Rayaan Ahmed on her 2021-22 Knapp Fellowship

When Rayaan Ahmed learned about the Knapp Fellowship, she immediately wanted to explore the connection between mutual aid work in her families hometown in Somalia and her childhood home of Minneapolis, Minnesota. Ahmed's mother came to Minneapolis as a refugee in 1992, a year after the Somali Civil War broke out. Though Ahmed was not alive during this period of war, she grew up hearing stories of her mothers experience. The same year Ahmed's mother arrived in the US, an estimated 350,000 Somalis died of disease, starvation, and other consequences of the civil war. Despite this painful truth, many Somali communities formed a system of aid in which each person taught each other skills that became critical to their survival and, Ahmed says, "when individuals like my mother left, she took those values with her." Inspired by this history, Ahmed's project Prosperity Together: We Keep Us Safe aims to bridge the understanding of mutual aid from wealth redistribution to broadening the distribution of skills and support.

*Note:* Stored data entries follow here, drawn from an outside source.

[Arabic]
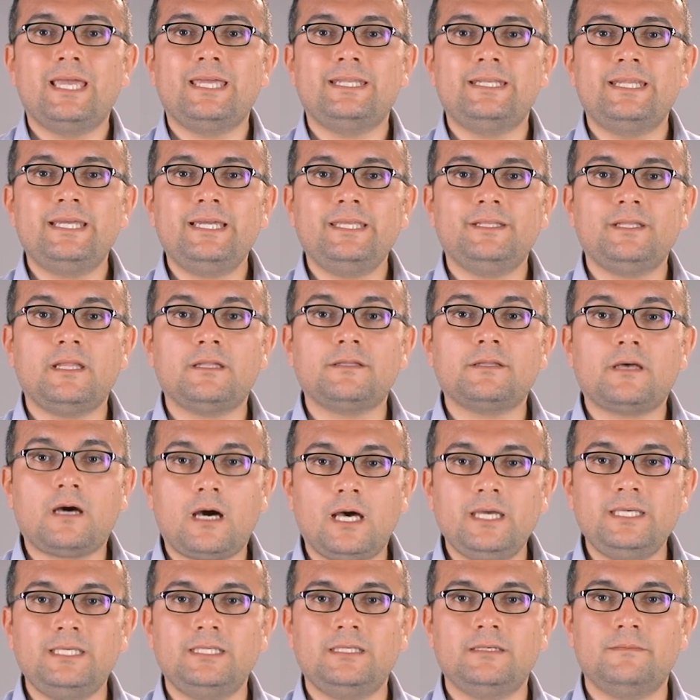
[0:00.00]
ان احنا
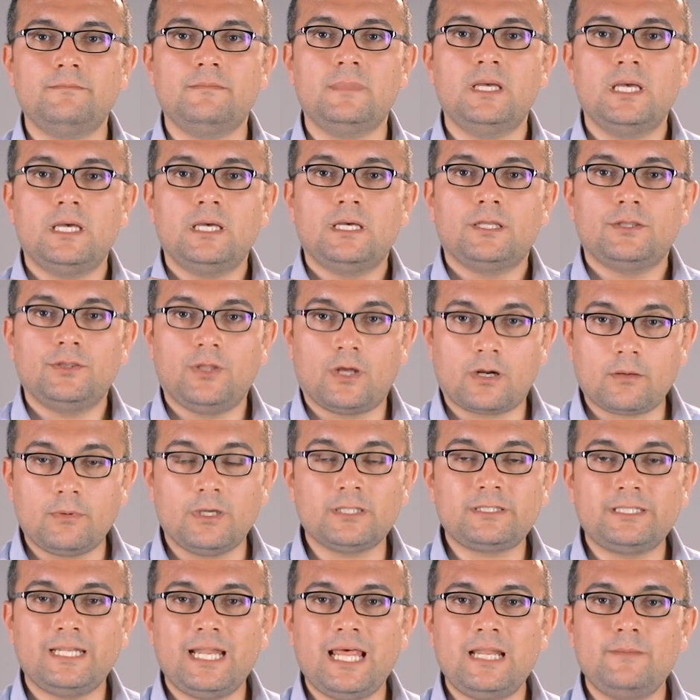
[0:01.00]
نقيم
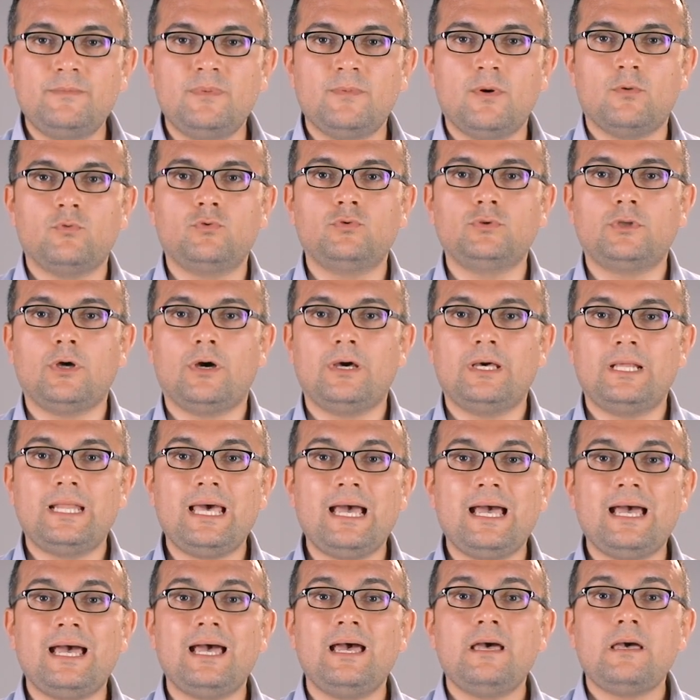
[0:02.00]
ضربات القلب موجوده ولا
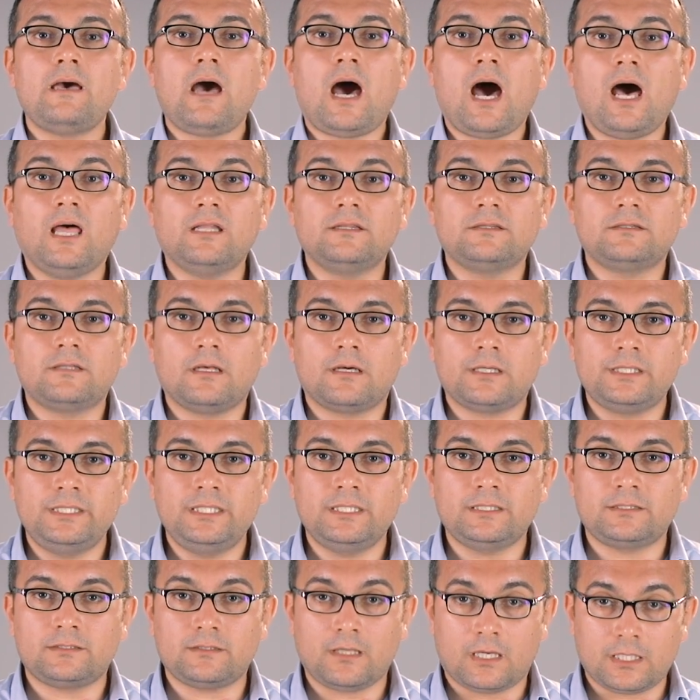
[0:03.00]
لا عن
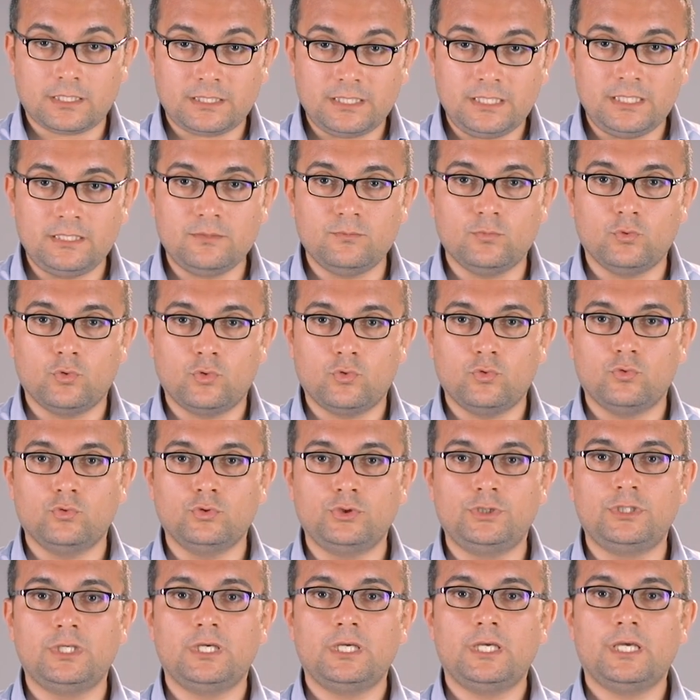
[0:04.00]
طريق تقييم
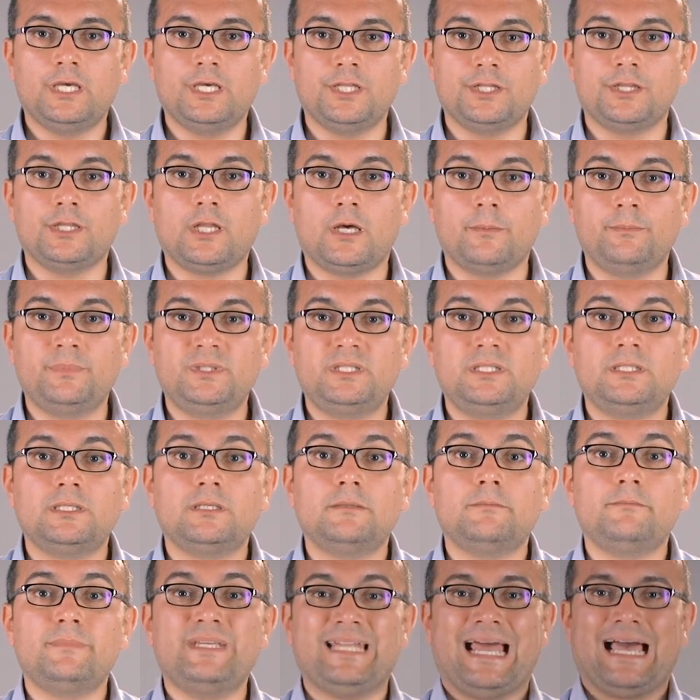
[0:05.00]
وجود النبض
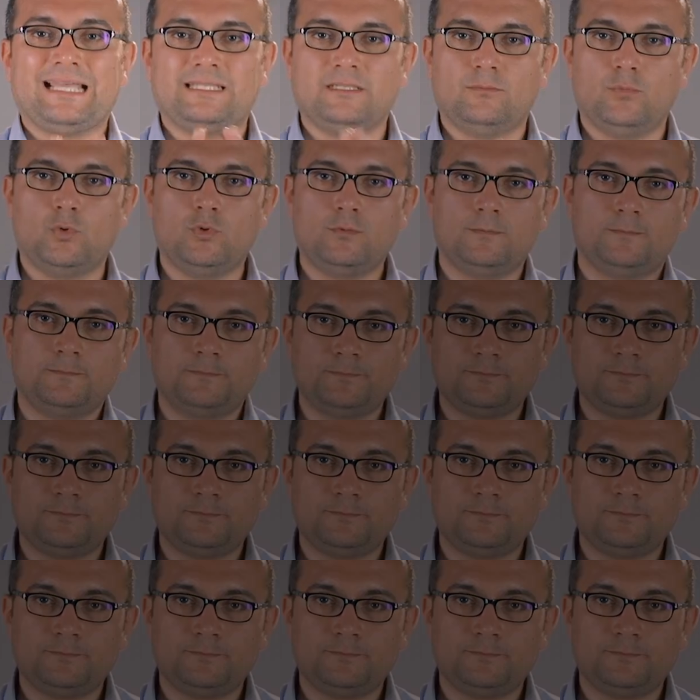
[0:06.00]
من عدمه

In the midst of the COVID19 pandemic, Ahmed couldn't help but draw connections between her families experience with mutual aid and the community movements happening in the US, particularly in Minneapolis after the brutal murder of George Floyd. The uprisings that followed took place in the most densely populated and low-income populations and left many in the community without access to important necessities. In response, communities in the Twin Cities mobilized around the shared importance of mutual aid. While the concept was new to many non-immigrant communities, Ahmed saw how the local Somali community stepped in and taught people the way. Mutual aid has little known history in Somalia; in the wake of the civil war, Ahmed describes how, "schools turned into places where students and families found refuge. The school became a sanctuary amid war, individuals used their everyday skills to protect each other from harm but focused on growth, gardener would teach plumber and plumber teach doctors."

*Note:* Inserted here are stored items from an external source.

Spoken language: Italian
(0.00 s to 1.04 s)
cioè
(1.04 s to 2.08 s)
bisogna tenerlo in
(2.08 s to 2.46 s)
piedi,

All of these tragedies have highlighted the importance of community and building a long-standing relationship between each other in times of crisis. Now more than ever when one person in our community is struggling, Ahmed says, "we can come together and support them on multiple different levels. We have developed new and innovative ways of ensuring each other's safety from refined grocery delivery services to community gardens."

Ahmed's project is creating a bridge between the Lutheran Social Service (LSS) Imhotep Freedom School in Minnesota and the Al-Aqsa after school program, a similar school program in Mogadishu, Somalia. The Imhotep Freedom School built a year-round youth center dedicated to helping encourage young people to look beyond themselves to make a difference in their communities. Over the course of the upcoming year, she plans to work with students in this center to deepen their understanding of how community service can fundamentally shape the future of their communities.

With the same perseverance that her parents had in navigating a new country with a young daughter, Ahmed transforms adversity into activism.